Creating a Stream and Ingesting Data Tutorial

This tutorial will walk you through creating a data stream, then Ingesting data into the stream.

Creating a Data Stream (topic)

Before we can ingest data, we need create a stream for the data. A stream is created by submitting the stream metadata to Kafka. For the exact semantics surrounding the metadata see Metadata Management Overview].
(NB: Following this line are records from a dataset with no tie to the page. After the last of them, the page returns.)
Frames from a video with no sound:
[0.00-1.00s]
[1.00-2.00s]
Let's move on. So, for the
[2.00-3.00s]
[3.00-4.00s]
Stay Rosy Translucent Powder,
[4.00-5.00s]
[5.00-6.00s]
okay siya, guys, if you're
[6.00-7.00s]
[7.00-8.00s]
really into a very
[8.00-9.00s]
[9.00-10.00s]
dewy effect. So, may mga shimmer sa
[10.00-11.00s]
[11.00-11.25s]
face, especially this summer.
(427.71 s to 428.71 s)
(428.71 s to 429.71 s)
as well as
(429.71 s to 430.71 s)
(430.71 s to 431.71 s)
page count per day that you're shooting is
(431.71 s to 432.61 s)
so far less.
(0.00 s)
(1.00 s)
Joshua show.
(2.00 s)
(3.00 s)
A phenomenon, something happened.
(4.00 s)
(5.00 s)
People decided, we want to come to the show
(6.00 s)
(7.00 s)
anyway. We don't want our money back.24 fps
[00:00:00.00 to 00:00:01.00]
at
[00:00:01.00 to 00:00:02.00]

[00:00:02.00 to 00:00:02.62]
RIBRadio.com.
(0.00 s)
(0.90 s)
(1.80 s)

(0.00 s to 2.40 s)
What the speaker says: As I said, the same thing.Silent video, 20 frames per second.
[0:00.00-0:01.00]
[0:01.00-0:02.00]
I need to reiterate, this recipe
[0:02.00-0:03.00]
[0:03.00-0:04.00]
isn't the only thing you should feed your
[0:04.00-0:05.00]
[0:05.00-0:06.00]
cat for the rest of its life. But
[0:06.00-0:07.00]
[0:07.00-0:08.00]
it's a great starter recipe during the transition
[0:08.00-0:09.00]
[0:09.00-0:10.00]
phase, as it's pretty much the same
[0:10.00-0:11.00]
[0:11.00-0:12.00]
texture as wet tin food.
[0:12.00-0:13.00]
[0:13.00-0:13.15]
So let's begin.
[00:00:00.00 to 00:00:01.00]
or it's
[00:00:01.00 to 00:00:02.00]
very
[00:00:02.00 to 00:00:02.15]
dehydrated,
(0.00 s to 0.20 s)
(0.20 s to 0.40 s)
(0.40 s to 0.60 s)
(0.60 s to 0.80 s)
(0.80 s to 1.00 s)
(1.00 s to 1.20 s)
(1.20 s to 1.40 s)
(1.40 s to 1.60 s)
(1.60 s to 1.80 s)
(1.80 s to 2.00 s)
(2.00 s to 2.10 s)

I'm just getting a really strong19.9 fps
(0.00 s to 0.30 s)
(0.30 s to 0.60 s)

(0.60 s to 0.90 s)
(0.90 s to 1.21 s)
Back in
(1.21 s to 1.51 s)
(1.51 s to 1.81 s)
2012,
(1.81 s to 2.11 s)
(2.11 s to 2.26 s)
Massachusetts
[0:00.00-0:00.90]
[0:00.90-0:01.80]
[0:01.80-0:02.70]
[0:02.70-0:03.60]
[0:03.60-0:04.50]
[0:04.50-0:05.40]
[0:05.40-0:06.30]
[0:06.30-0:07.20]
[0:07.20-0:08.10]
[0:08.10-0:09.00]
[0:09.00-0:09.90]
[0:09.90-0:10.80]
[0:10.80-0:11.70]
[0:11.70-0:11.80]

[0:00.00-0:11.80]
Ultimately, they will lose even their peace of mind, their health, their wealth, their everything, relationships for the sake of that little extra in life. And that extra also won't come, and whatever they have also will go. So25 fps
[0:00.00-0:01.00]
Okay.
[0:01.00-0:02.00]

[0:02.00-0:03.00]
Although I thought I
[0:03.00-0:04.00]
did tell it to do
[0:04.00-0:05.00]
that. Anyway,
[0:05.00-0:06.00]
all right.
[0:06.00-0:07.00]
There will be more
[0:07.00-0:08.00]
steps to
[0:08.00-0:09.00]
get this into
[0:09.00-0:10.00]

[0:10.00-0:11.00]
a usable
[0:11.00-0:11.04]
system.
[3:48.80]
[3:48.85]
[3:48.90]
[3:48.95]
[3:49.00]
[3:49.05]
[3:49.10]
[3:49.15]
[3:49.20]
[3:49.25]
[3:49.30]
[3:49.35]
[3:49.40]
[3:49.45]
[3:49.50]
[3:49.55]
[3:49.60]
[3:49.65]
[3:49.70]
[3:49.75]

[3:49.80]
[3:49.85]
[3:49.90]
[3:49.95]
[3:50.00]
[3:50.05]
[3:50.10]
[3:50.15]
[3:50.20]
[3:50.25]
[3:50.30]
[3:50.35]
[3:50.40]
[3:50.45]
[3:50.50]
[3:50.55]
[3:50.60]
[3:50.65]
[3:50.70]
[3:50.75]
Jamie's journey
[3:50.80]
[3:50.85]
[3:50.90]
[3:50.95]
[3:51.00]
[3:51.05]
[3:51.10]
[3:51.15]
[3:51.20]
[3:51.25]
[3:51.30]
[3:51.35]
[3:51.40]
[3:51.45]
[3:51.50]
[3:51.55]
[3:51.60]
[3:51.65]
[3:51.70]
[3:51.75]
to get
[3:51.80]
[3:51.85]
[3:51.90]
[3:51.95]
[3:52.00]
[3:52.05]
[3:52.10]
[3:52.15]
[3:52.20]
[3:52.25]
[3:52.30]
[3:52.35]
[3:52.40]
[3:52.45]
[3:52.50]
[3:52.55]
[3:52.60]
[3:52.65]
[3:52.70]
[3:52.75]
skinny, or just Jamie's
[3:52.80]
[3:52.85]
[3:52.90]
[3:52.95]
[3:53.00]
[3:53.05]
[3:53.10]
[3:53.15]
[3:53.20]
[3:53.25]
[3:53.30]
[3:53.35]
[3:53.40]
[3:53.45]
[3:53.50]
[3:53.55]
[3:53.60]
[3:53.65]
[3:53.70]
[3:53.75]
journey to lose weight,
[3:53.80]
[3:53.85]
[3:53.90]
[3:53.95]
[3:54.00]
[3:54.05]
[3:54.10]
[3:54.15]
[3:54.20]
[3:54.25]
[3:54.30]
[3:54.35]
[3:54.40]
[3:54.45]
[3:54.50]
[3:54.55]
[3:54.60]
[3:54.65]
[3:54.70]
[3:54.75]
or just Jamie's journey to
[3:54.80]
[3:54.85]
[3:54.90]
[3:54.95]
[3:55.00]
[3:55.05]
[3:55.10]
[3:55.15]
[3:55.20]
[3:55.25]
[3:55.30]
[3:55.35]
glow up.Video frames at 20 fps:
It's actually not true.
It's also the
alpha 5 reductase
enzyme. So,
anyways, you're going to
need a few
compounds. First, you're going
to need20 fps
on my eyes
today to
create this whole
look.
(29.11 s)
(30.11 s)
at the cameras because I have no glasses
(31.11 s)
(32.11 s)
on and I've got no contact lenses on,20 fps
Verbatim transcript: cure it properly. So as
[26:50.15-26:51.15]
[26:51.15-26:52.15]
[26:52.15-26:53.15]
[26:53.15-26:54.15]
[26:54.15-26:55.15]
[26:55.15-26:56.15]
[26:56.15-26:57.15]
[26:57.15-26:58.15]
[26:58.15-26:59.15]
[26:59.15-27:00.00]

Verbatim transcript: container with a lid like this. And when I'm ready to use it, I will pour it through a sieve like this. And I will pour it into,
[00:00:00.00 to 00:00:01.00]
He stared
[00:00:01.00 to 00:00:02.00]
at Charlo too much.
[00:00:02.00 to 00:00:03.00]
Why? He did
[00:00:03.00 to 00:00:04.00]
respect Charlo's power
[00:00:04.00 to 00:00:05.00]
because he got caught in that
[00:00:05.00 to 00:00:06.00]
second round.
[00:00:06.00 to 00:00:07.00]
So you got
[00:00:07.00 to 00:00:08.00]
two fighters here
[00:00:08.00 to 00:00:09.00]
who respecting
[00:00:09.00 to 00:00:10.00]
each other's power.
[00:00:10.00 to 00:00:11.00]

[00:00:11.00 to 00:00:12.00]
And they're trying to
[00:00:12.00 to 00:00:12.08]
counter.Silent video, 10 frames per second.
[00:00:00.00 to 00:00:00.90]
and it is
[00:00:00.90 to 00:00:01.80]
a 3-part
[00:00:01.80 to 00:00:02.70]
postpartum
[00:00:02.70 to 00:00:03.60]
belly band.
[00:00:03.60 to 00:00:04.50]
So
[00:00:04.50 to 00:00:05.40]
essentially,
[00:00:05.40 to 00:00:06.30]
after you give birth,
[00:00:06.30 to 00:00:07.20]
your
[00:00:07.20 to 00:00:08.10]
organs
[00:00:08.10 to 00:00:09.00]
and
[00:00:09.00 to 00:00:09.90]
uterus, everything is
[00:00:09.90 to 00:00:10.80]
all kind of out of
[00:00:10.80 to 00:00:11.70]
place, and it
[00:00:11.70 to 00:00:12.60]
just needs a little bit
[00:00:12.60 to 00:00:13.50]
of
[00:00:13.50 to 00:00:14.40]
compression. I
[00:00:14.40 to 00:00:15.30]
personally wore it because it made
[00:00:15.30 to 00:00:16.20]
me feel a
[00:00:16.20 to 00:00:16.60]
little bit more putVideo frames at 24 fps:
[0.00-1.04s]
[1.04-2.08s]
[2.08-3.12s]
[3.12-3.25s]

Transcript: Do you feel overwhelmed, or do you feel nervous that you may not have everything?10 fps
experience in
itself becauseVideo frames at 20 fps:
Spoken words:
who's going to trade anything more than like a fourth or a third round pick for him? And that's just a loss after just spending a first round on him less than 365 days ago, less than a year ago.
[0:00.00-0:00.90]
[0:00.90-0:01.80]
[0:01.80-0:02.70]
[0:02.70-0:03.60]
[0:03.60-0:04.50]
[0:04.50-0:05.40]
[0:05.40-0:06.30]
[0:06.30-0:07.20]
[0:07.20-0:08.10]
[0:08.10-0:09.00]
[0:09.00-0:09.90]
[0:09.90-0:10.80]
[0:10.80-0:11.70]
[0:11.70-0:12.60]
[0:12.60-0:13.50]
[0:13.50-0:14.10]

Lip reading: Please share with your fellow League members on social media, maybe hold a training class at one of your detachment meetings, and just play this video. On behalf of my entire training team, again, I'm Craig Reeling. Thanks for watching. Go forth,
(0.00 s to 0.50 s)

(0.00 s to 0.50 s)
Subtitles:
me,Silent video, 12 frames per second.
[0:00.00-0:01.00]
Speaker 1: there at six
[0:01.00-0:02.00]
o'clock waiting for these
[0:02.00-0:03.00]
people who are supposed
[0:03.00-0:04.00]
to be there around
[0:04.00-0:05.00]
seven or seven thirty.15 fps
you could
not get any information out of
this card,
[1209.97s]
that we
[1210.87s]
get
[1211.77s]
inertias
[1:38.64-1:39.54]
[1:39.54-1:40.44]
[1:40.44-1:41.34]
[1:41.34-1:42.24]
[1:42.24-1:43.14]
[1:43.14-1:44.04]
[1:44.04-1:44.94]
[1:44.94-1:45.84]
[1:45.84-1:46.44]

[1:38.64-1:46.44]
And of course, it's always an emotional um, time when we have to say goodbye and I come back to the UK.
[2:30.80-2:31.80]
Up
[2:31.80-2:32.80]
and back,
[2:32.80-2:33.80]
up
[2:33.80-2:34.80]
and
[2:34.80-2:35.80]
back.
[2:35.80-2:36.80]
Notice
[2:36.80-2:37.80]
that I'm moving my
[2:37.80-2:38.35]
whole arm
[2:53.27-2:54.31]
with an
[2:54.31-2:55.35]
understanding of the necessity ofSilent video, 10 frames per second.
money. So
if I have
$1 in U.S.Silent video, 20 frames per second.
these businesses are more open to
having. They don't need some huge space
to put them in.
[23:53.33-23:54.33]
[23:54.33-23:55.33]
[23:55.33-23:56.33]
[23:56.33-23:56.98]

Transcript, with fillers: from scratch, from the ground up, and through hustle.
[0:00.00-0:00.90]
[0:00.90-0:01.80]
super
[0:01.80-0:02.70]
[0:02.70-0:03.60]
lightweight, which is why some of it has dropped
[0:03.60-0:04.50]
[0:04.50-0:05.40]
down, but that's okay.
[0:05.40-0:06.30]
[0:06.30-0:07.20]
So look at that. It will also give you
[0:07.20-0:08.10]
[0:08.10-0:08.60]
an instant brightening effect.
Here's an example of using `curl` to post the metadata payload to Kafka:

curl -X POST \
   http://{{host}}:{{port}}/topics \
   -H 'Content-Type: application/json' \
   -d '{
	"subject": "exp.data-platform.dvs-sandbox.Test",
	"streamType": "History",
	"derived": false,
	"dataClassification": "Public",
	"contact": "bob@pluralsight.com",
	"notes": "lorem ipsum",
	"schema": {
		"type": "record",
		"name": "Test",
		"namespace": "exp.data-platform.dvs-sandbox",
		"fields": [{
				"name": "id",
				"type": "string"
			},
			{
				"name": "messageNumber",
				"type": "int"
			},
			{
				"name": "messagePublishedAt",
				"type": {
					"type": "string",
					"logicalType": "iso-datetime"
				}
			}
		]
	}
}'


For additional details on the required format for the "schema" definition see Schemas (Avro).

Ingesting Data

Next, we can start POSTing data to `/ingest`. You will see some of the headers below that specify how the data is stored in the DVS. To get more information on the headers and what they mean, please see the ingest documentation.

curl -X POST \
	http://{{host}}:{{port}}/ingest \
	-H 'Content-Type: application/json' \
	-H 'hydra-ack: replicated' \
	-H 'hydra-kafka-topic: exp.data-platform.dvs-sandbox.Test' \
	-d '{
	"id": "5de47f5a-1c4f-4128-b537-4f44faabaaa1",
	"messageNumber": 1,
	"messagePublishedAt": "2018-11-08T01:00:00+00:00"
}'

To verify the data was successfully ingested

  • There are a few different ways to verify the publishing of your data:

    1. the HTTP endpoint (http://{{host}}:{{port}}/streams/{{topic_name}}?start=latest&groupId=test) is probably the easiest way. This endpoint uses chunked transfer encoding, meaning that the connection will be continuously open for as long as a). there is a client connected to it or b). no records are received within a timeout. (idleTimeout request param, defaults to 60s).
    2. if you're looking for a current “snapshot”, you can download a json file to your local computer by using the download parameter. For example: http://{{host}}:{{port}}/streams/{{topic_name}}?groupId=test&start=earliest&download=true
    3. or you could submit a streaming job to replicate the data, and verify that you're seeing messages you've sent to ingest be replicated (Streaming Data Tutorial).

Troubleshooting

If you're getting errors posting to ingest. 

  • make sure your headers are correct!
  • Hydra ingestion relies on several values to validate your data, make sure it gets sent to the right topic, and make sure you have the ability to update and delete messages
  • did you evolve your avro schema?
  • does your avro schema match your data?